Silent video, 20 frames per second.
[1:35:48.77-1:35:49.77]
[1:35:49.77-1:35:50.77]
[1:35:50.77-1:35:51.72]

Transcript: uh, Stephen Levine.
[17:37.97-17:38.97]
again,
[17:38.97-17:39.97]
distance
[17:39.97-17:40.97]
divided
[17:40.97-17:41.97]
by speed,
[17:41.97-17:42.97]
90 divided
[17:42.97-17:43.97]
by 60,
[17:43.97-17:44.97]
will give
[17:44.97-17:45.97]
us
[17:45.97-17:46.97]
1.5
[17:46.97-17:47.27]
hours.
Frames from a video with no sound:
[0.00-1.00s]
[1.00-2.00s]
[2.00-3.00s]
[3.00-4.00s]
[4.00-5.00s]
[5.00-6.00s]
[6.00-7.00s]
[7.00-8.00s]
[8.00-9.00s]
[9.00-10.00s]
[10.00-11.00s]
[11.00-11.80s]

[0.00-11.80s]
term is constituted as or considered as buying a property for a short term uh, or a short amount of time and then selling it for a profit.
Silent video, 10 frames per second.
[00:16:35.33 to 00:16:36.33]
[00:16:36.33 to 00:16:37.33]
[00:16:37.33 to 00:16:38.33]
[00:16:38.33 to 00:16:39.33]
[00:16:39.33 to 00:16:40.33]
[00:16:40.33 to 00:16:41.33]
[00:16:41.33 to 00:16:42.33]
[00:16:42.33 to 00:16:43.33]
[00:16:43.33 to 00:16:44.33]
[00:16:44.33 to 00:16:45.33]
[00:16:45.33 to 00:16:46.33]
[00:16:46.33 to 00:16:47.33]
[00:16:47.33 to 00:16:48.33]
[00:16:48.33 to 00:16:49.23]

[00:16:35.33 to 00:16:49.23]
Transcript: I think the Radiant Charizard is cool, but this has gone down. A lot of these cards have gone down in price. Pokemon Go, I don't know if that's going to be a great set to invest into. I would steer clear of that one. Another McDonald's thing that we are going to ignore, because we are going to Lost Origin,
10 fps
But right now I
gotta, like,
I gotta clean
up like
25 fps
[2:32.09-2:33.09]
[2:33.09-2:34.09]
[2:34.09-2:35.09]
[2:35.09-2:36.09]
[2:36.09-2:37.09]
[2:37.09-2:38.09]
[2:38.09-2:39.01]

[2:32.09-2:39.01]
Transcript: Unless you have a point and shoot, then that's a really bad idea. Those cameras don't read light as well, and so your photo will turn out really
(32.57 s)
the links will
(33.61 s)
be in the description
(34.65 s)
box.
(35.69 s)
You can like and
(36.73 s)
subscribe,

--

= Task details =
From the line with "[17:43.97-17:44.97]" through the final line of the records, return each line exactly. Leave out the rest.

= Exercise response =
[17:43.97-17:44.97]
will give
[17:44.97-17:45.97]
us
[17:45.97-17:46.97]
1.5
[17:46.97-17:47.27]
hours.
Frames from a video with no sound:
[0.00-1.00s]
[1.00-2.00s]
[2.00-3.00s]
[3.00-4.00s]
[4.00-5.00s]
[5.00-6.00s]
[6.00-7.00s]
[7.00-8.00s]
[8.00-9.00s]
[9.00-10.00s]
[10.00-11.00s]
[11.00-11.80s]

[0.00-11.80s]
term is constituted as or considered as buying a property for a short term uh, or a short amount of time and then selling it for a profit.
Silent video, 10 frames per second.
[00:16:35.33 to 00:16:36.33]
[00:16:36.33 to 00:16:37.33]
[00:16:37.33 to 00:16:38.33]
[00:16:38.33 to 00:16:39.33]
[00:16:39.33 to 00:16:40.33]
[00:16:40.33 to 00:16:41.33]
[00:16:41.33 to 00:16:42.33]
[00:16:42.33 to 00:16:43.33]
[00:16:43.33 to 00:16:44.33]
[00:16:44.33 to 00:16:45.33]
[00:16:45.33 to 00:16:46.33]
[00:16:46.33 to 00:16:47.33]
[00:16:47.33 to 00:16:48.33]
[00:16:48.33 to 00:16:49.23]

[00:16:35.33 to 00:16:49.23]
Transcript: I think the Radiant Charizard is cool, but this has gone down. A lot of these cards have gone down in price. Pokemon Go, I don't know if that's going to be a great set to invest into. I would steer clear of that one. Another McDonald's thing that we are going to ignore, because we are going to Lost Origin,
10 fps
But right now I
gotta, like,
I gotta clean
up like
25 fps
[2:32.09-2:33.09]
[2:33.09-2:34.09]
[2:34.09-2:35.09]
[2:35.09-2:36.09]
[2:36.09-2:37.09]
[2:37.09-2:38.09]
[2:38.09-2:39.01]

[2:32.09-2:39.01]
Transcript: Unless you have a point and shoot, then that's a really bad idea. Those cameras don't read light as well, and so your photo will turn out really
(32.57 s)
the links will
(33.61 s)
be in the description
(34.65 s)
box.
(35.69 s)
You can like and
(36.73 s)
subscribe,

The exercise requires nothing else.